Reviewed by Ruth Latta
Maryanne O’Hara’s novel, Cascade, begins in a small town by that name which is threatened with obliteration when the Massachusetts Water Commission decides to make it the site of a reservoir to supply Boston’s water needs. Most of the story’s action takes place in 1934-5, when America was still caught up in the Great Depression.
O’Hara does an excellent job of recreating life in 1930s New England. It was a time when telephone calls had to be placed through an operator, who could listen in. Travelling salesmen went door-to-door selling small household items. Drugstores had grills and soda fountains. Railways and the telegraph were as important as the automobile and the telephone. Hitler was rising to power in Europe and anti-Semitic slurs were not unknown in North America. To alleviate the desperate poverty which had followed the 1929 stock market crash, President Franklin D. Roosevelt’s administration invested public money in infrastructure programs and other job-creation projects, including the Works Progress Administration (WPA), with its arts and culture branch.
In this milieu, O’Hara places a young woman artist, who, at first, seems to have little chance of fulfilment in life or in art. Desdemona Hart, known as Dez, has been well educated in her craft in Boston and Paris. Her dream of pursuing her art in New York City is thwarted when she is called home because of her father’s failing finances and health. William Hart, owner of a Shakespearean theatre owner in Cascade, has saved his “Playhouse” but has lost everything else that he owned, including, he says, a valuable folio edition of Shakespeare’s plays. He gives Dez “Portia’s casket”, a locked chest which she is to open when the theatre reopens someday.
To put a roof over their heads, Dez marries Asa Spaulding, who owns a house, forty-two acres of woodland, and the Cascade drugstore. She has long been aware of his feelings for her, but their paths diverged when she was away studying art. She likes him but does not love him. When they marry, Mr. Hart deeds the theatre to Asa, not wanting to come empty-handed to live in Asa’s home.
After her father’s death two months after the wedding, Dez realizes that she and Asa have different goals and expectations. She is trapped with him if she wants to protect her father’s legacy, the theatre. Two external events add to her angst. One is the likelihood that the state government will choose Cascade to flood, rather than a neighbouring hamlet. Some locals, including Asa, are angry at the thought of relocating. Others, harder hit by the poor economy, look forward to compensation for their lost property and the chance to make a fresh start. Meanwhile, Dez meets a young travelling salesman, Jacob Solomon, who is based in Springfield and who has taken over his late father’s route. Their shared interest in art leads to friendship, then love. Jacob plans to move to New York City to work in the WPA “Project Easel” for artists, and Dez dreams of going with him.

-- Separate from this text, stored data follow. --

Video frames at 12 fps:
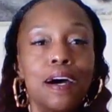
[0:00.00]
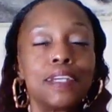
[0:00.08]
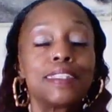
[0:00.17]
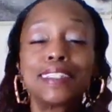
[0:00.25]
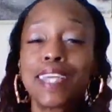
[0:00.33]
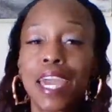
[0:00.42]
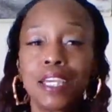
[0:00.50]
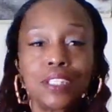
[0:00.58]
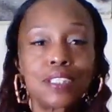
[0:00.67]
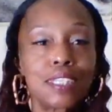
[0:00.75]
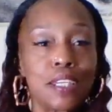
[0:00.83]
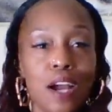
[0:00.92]

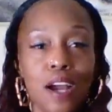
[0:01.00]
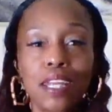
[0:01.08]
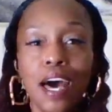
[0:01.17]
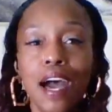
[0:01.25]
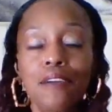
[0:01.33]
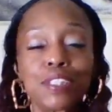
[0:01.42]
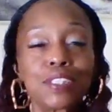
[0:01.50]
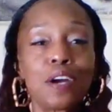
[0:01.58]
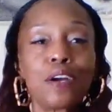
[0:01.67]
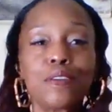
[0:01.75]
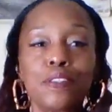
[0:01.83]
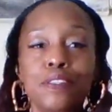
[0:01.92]
stages in our life,
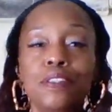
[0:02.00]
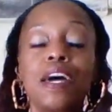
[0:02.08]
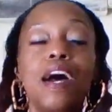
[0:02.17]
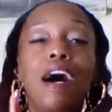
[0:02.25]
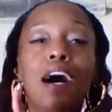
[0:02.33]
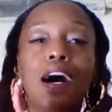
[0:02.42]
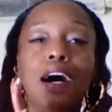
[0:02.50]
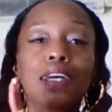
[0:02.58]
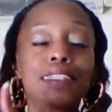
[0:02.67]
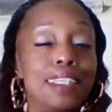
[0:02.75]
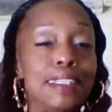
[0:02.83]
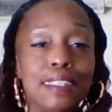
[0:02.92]
certain
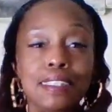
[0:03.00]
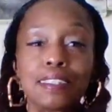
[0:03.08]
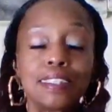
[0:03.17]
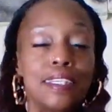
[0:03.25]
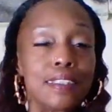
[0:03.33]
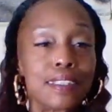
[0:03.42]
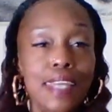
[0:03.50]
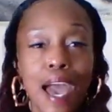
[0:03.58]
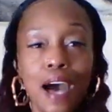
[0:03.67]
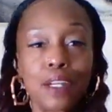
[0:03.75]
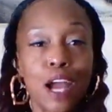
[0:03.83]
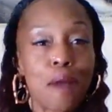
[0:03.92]
distances
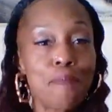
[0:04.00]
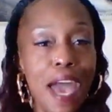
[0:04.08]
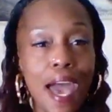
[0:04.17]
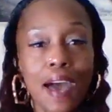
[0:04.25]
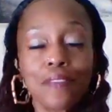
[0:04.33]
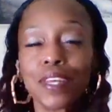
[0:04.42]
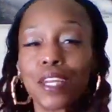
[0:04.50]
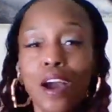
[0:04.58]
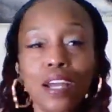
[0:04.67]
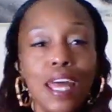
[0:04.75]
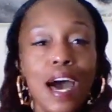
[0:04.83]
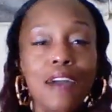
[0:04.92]
down our path in
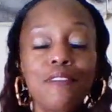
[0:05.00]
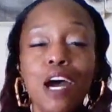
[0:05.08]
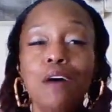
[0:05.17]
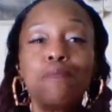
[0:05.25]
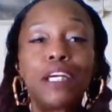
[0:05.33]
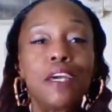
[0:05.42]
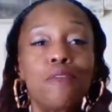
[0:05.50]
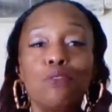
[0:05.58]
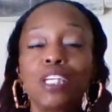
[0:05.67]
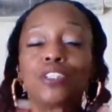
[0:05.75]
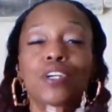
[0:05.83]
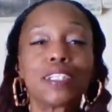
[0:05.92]
our life. But if
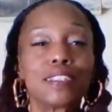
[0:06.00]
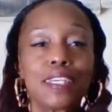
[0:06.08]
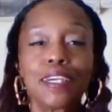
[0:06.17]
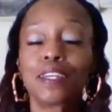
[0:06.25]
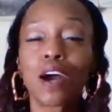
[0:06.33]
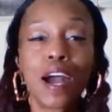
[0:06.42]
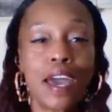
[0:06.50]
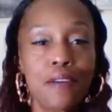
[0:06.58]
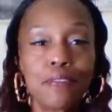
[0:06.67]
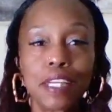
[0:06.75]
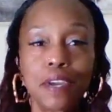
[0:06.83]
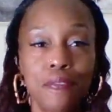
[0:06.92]
we trust in our
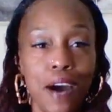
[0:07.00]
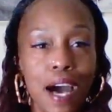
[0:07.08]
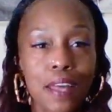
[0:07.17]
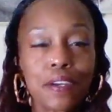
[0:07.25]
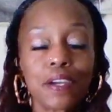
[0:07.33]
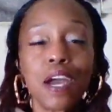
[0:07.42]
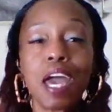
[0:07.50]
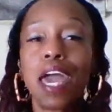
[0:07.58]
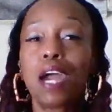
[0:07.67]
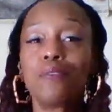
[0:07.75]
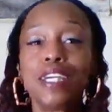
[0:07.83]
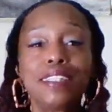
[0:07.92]
Heavenly Father
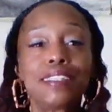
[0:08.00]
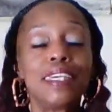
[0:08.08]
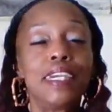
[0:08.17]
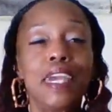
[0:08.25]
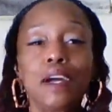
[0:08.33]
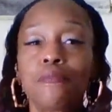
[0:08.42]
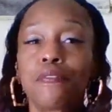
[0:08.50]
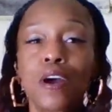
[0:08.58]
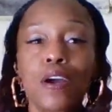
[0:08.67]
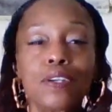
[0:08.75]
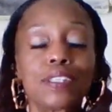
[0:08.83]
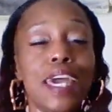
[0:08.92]
and we seek him
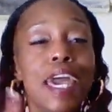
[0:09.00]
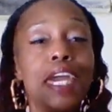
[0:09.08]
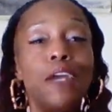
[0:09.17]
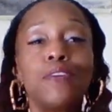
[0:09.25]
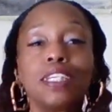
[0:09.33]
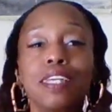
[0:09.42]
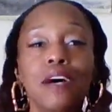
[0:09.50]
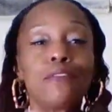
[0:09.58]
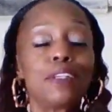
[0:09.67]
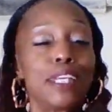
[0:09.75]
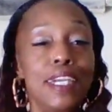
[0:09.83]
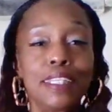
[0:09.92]
first, he will
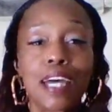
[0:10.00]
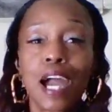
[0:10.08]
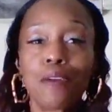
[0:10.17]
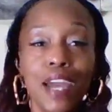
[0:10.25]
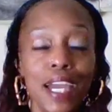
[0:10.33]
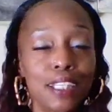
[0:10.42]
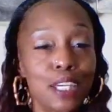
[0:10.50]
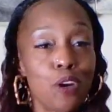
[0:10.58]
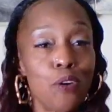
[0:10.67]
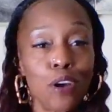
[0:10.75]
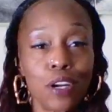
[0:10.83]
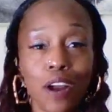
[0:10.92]
definitely direct and
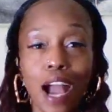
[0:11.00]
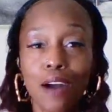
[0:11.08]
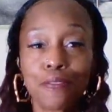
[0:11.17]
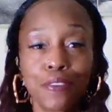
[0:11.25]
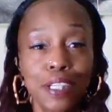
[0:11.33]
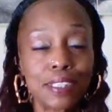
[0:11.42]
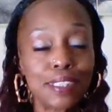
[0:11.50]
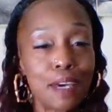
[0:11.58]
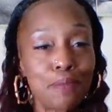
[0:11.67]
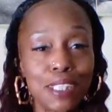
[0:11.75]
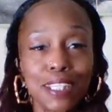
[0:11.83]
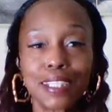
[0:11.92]
order our
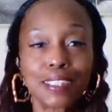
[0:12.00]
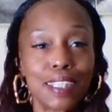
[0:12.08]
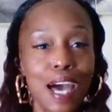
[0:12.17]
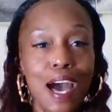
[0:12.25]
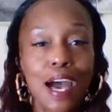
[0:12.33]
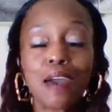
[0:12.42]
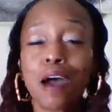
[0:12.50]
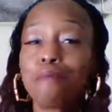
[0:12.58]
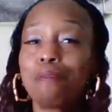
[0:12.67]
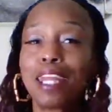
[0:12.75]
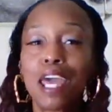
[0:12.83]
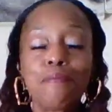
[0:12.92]
footsteps in this time.
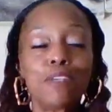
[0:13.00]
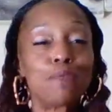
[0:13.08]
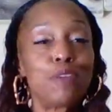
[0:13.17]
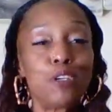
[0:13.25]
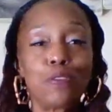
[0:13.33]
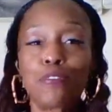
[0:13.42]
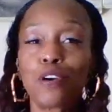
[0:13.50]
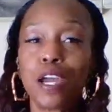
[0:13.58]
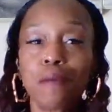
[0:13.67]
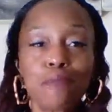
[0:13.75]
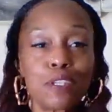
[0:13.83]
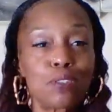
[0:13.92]
My name is Beautiful
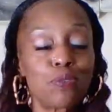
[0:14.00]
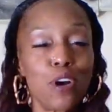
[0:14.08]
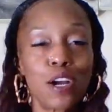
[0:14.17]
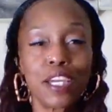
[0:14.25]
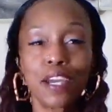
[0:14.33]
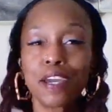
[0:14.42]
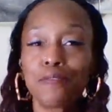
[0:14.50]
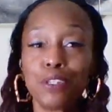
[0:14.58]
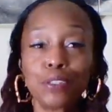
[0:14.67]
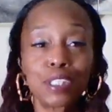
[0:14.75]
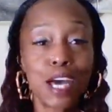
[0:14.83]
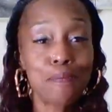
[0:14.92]
Empress Warrior. If you
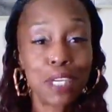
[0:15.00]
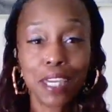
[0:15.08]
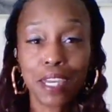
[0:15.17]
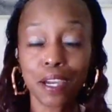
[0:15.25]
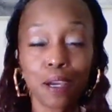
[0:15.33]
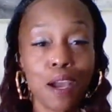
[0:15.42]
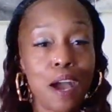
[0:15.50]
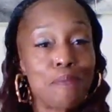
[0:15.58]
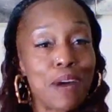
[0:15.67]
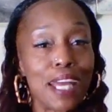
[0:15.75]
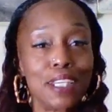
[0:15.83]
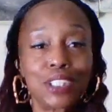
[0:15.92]
stop in here
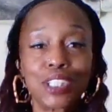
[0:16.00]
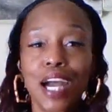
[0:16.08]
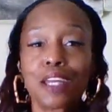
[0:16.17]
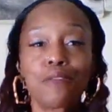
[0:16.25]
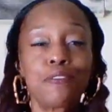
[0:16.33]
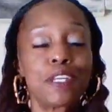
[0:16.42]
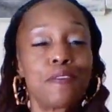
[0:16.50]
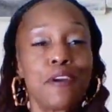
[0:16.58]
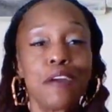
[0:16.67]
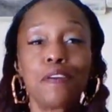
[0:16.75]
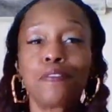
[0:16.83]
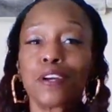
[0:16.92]
by this channel for the
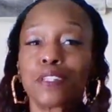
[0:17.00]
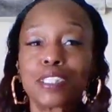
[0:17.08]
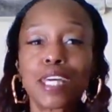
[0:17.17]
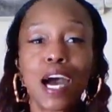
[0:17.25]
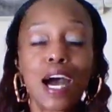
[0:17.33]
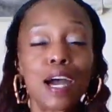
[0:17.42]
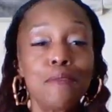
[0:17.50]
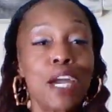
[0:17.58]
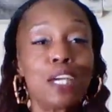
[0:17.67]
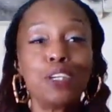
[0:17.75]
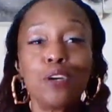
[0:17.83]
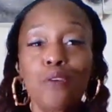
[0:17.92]
very first time,
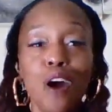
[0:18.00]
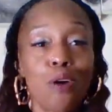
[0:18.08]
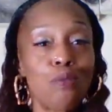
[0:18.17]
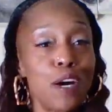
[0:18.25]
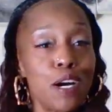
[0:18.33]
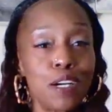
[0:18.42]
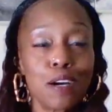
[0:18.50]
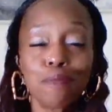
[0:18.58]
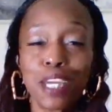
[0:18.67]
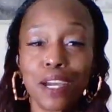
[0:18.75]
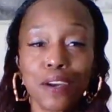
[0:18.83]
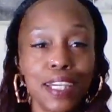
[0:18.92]
you are welcome
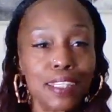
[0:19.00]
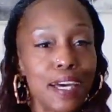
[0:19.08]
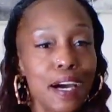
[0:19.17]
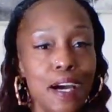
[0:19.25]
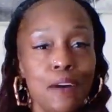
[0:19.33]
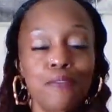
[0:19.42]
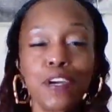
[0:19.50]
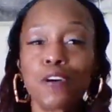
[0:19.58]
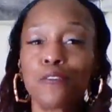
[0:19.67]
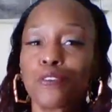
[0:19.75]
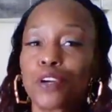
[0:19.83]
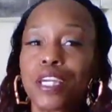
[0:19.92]
here and love. Feel
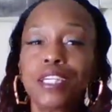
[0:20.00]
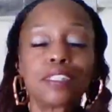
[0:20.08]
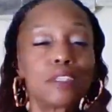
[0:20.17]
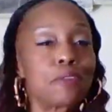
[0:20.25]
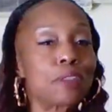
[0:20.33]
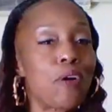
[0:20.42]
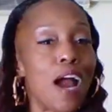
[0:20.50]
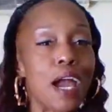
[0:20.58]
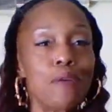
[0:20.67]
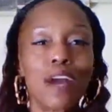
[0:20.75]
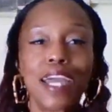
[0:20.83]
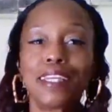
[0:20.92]
free,
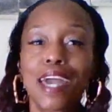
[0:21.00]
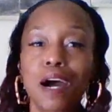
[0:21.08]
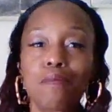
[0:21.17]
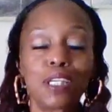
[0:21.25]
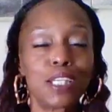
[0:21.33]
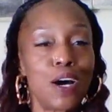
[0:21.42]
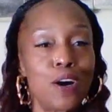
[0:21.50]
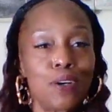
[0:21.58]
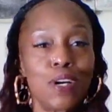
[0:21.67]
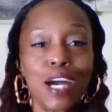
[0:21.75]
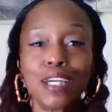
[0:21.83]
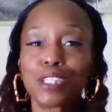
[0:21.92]
subscribe right down
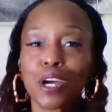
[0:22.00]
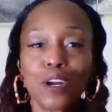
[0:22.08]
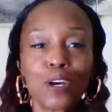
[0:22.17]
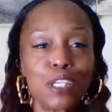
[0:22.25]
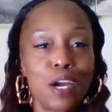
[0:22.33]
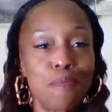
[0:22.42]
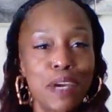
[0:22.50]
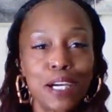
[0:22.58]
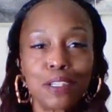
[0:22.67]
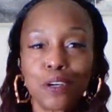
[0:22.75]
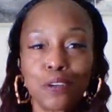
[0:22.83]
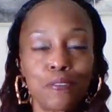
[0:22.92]
below, turn on your
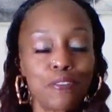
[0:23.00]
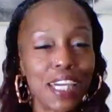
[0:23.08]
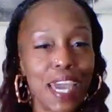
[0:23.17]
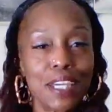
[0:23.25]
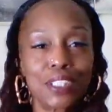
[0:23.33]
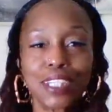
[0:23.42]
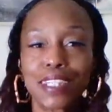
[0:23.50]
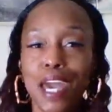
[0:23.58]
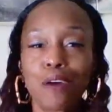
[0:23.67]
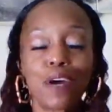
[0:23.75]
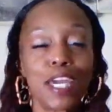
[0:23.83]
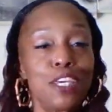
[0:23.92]
bell notification,
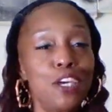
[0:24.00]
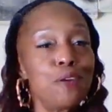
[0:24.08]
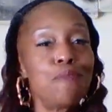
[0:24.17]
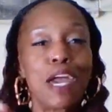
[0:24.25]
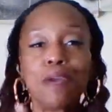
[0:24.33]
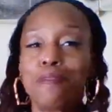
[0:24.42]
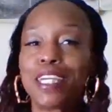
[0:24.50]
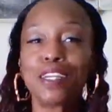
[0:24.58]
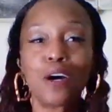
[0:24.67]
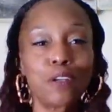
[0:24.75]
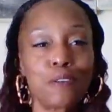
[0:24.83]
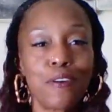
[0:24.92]
that way you may be
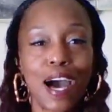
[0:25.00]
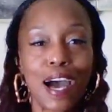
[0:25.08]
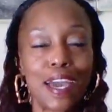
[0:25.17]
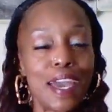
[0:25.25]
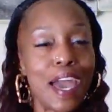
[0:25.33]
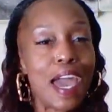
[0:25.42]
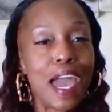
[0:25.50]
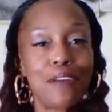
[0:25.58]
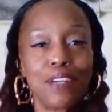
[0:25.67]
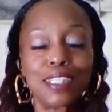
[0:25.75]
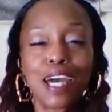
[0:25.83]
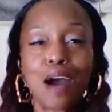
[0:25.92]
notified
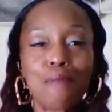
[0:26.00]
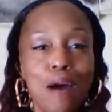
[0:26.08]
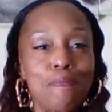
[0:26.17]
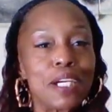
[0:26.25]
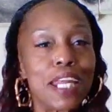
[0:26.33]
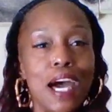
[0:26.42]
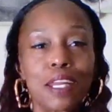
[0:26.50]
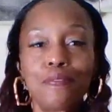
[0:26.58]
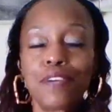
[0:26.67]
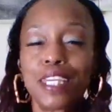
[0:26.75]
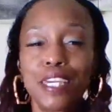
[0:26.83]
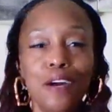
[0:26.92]
every time I put out a
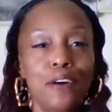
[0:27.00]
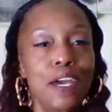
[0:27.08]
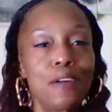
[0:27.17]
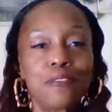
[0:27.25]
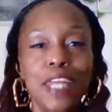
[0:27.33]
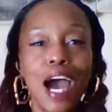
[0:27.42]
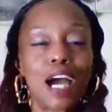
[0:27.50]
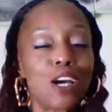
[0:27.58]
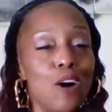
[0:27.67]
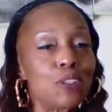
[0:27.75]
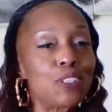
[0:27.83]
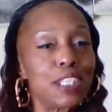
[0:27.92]
video. If not,
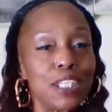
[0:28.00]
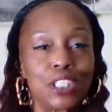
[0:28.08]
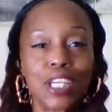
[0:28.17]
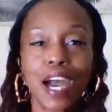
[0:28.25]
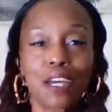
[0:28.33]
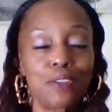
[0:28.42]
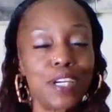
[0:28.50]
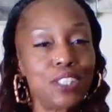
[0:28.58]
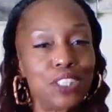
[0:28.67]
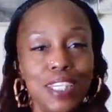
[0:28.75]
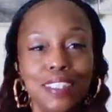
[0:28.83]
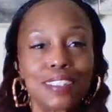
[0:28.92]
go to the channel in
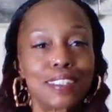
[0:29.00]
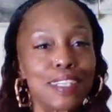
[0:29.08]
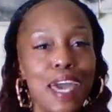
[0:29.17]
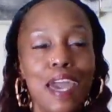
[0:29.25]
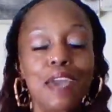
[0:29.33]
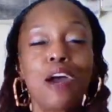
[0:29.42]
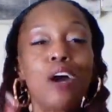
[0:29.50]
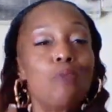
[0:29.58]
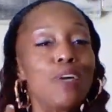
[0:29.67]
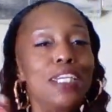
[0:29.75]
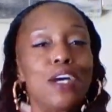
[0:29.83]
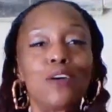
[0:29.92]
Jesus' name.
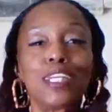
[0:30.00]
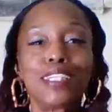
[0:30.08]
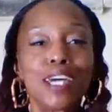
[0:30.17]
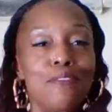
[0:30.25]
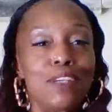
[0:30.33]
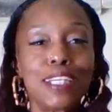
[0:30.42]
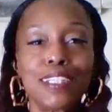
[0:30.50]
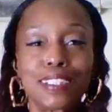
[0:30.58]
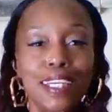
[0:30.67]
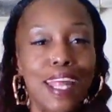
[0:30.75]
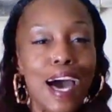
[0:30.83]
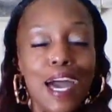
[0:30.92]
We know the devil is
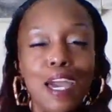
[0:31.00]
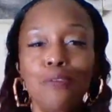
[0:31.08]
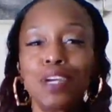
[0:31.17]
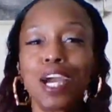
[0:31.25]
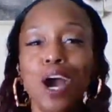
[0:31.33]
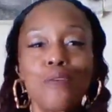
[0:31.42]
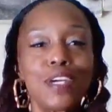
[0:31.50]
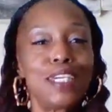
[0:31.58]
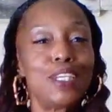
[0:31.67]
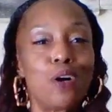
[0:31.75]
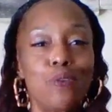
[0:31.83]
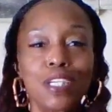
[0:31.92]
a lie and we already
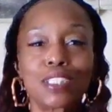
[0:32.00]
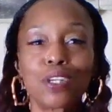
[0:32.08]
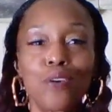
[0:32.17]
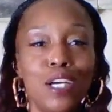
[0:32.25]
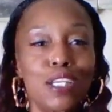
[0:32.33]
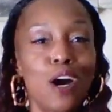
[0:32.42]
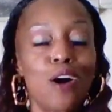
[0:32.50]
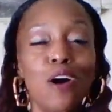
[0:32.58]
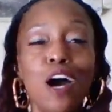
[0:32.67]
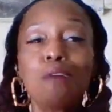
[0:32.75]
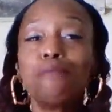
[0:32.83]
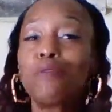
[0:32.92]
know what's going on,
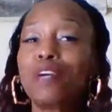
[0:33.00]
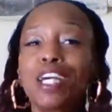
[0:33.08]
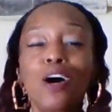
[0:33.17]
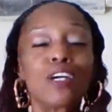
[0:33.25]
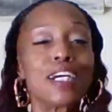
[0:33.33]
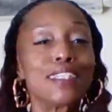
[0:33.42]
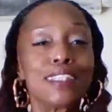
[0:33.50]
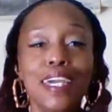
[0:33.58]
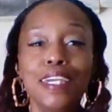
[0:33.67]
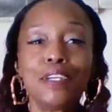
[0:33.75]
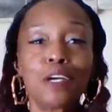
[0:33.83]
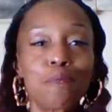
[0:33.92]
but we're going to
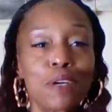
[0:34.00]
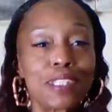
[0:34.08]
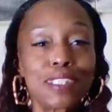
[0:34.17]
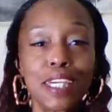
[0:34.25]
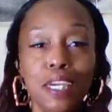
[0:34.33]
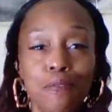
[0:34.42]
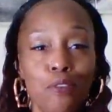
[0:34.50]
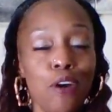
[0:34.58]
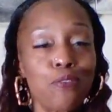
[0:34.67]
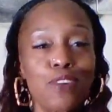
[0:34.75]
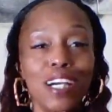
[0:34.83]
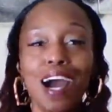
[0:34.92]
continue to proceed
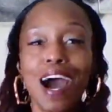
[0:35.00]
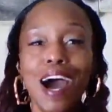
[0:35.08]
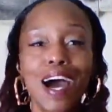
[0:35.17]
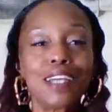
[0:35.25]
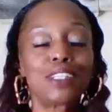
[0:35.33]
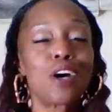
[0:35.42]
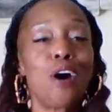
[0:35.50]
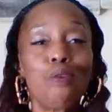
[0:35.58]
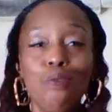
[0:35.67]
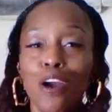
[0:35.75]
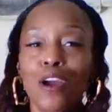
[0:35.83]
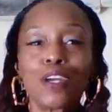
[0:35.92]
forth with God's
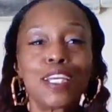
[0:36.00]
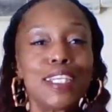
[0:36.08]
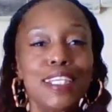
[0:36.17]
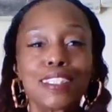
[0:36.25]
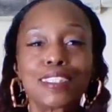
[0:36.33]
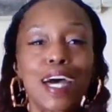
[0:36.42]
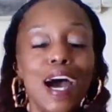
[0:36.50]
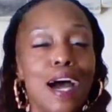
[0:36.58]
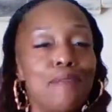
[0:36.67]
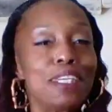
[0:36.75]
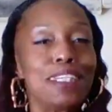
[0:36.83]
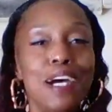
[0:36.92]
word in this time. The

The local fight against the flooding of Cascade provides Dez with an artistic opportunity. She creates a series of drawings depicting the beauties of the town under threat and gets them published in the American Sunday Standard magazine. The result: some fame and a job offer in New York. Tensions mount with Asa. When a water commission employee is found drowned, local anti-semitism rears its ugly head, and Jacob is jailed as a person of interest. Heedlessly, Dez has contributed to suspicion falling upon him.
Is Cascade a tragedy? The blighting of a passionate love-affair, combined with other revelations at the end, evoke sadness and regret for what might have been. Yet Dez’s success, both in art and in life, strikes a positive note. Too many novels depict a woman in the arts accepting limited or no success in her field, because she has given herself up to romance, child-rearing or an unproductive bohemian lifestyle. It is refreshing that Dez escapes these fates. Her desire to create art instead of babies reflects the example of many successful women artists and writers.
The flooding of Cascade, based on the true story of the Quabbin Reservoir, completed in 1939, is a real event yet also a metaphor for life’s constant changes. Water imagery seeps into the novel throughout, in Dez’s father’s drowning nightmares, in Dez’s being submerged in small-town Cascade, in Jacob helping her to paint water realistically, and in the drowning of the water commission employee, a key plot point. This pattern of imagery ties in with the theme that one must “go with the flow”. As Dez says, at the end, “Trying to hold onto things is uncertain.”
O’Hara ends with three surprises, which are jarring until one realizes that the author carefully foreshadowed them. I would have liked a longer novel with the last third more fully developed. The first two-thirds, set in Cascade and covering 1934-5, are shown, not told; that is, fully dramatized, not summarized. The the last third, set in New York City and covering 1935-9, with a leap forward to 1947, involves more summary. True, the transformative events occur in the first part of the story, and certainly the sketchy presentation of a new character contributes to the surprise ending, but, even so, the last third feels rushed and abbreviated.
All in all, however, this first novel by the former associate fiction editor of Ploughshares literary magazine is a thought-provoking, emotional experience.